▸ Task instructions: Repeat the data that follows verbatim. Images are not part of the copy.

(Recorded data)

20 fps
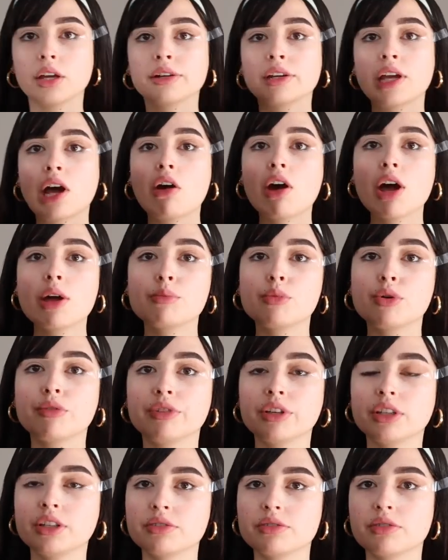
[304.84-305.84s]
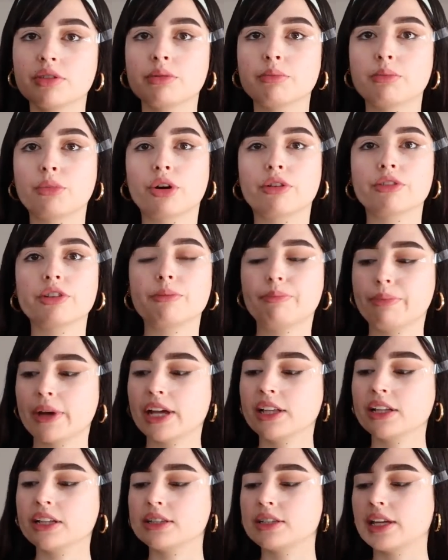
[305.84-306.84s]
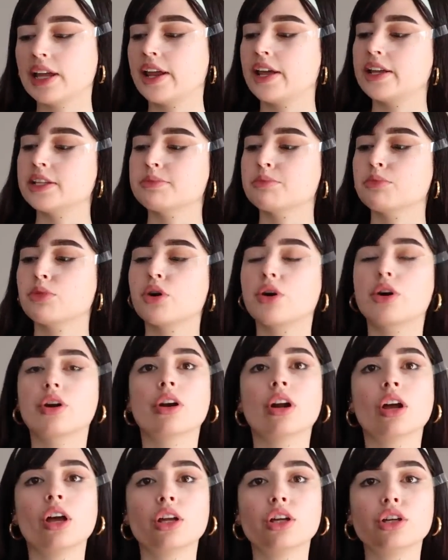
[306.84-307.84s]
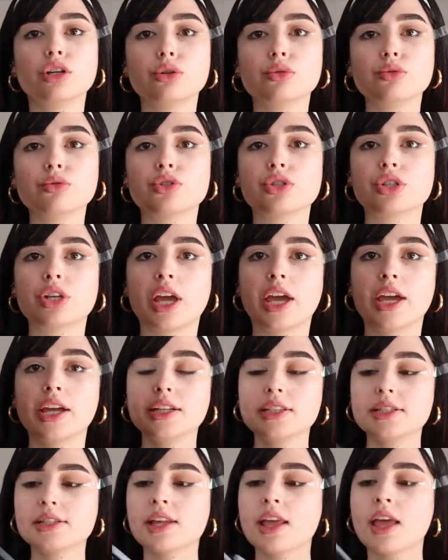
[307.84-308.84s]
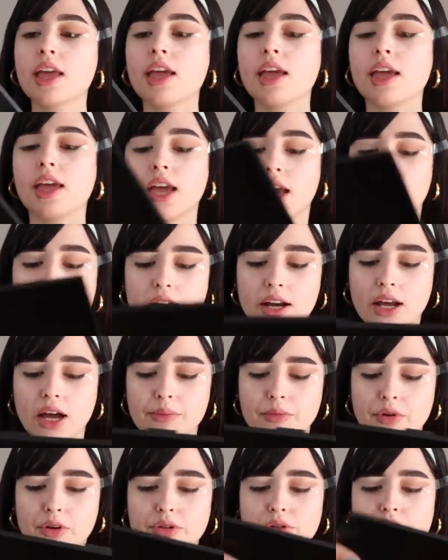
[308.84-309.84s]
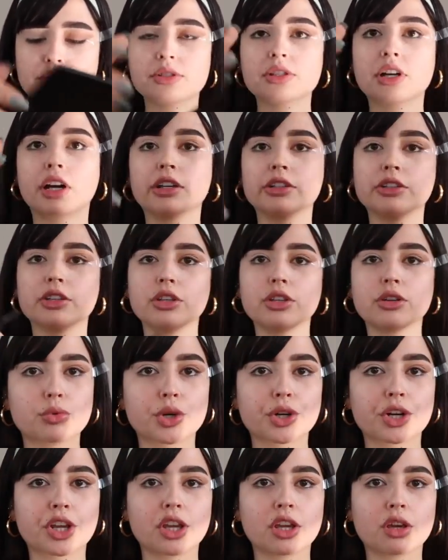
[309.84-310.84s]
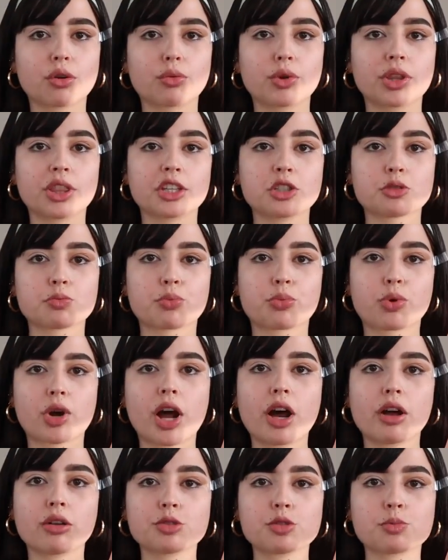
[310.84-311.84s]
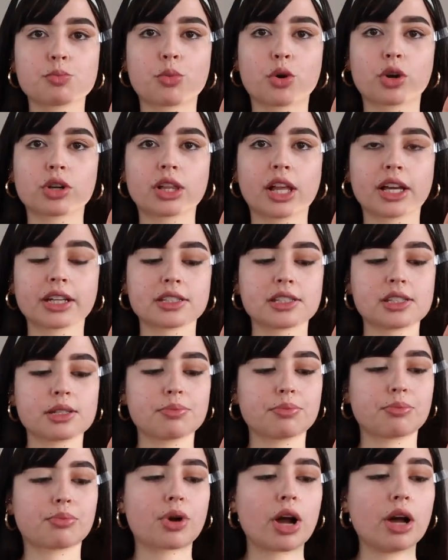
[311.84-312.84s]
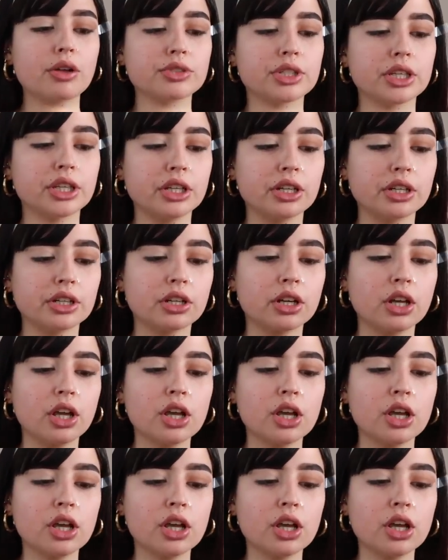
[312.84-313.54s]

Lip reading: Now I'm moving into the Morphe palette that has more nude shades, and I'm going to start working with these browns, more like deep browns here.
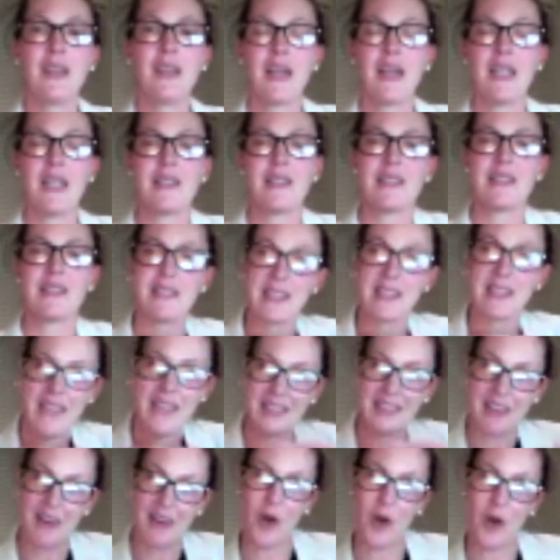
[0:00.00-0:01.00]
and
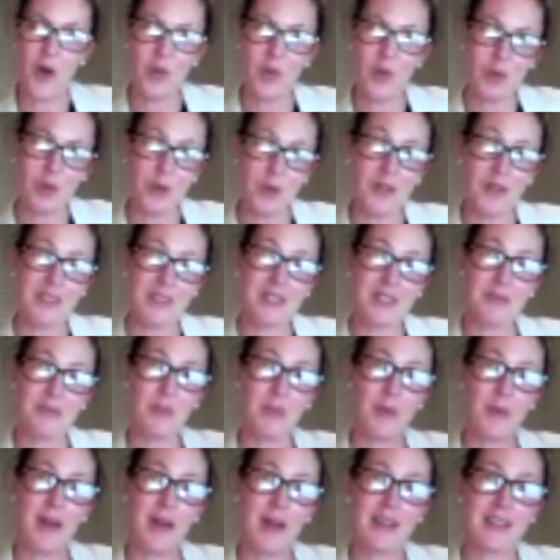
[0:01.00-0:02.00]
seeing that open
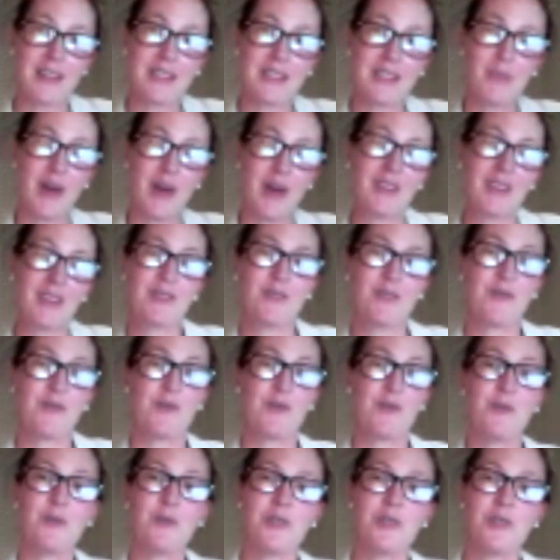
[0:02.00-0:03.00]
expanse of
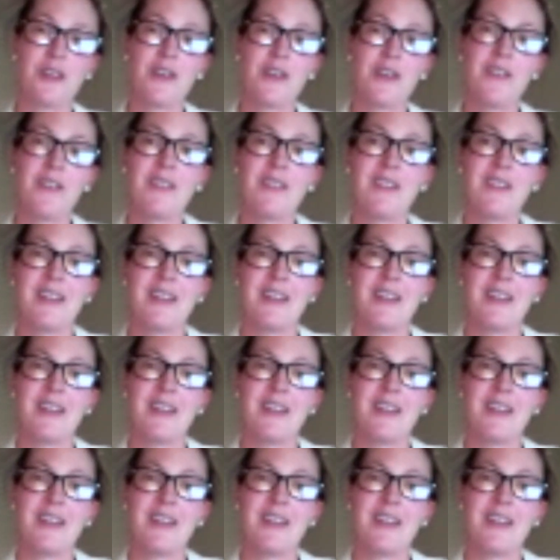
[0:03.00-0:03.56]
water,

▸ Output of the task:
20 fps
[304.84-305.84s]
[305.84-306.84s]
[306.84-307.84s]
[307.84-308.84s]
[308.84-309.84s]
[309.84-310.84s]
[310.84-311.84s]
[311.84-312.84s]
[312.84-313.54s]

Lip reading: Now I'm moving into the Morphe palette that has more nude shades, and I'm going to start working with these browns, more like deep browns here.
[0:00.00-0:01.00]
and
[0:01.00-0:02.00]
seeing that open
[0:02.00-0:03.00]
expanse of
[0:03.00-0:03.56]
water,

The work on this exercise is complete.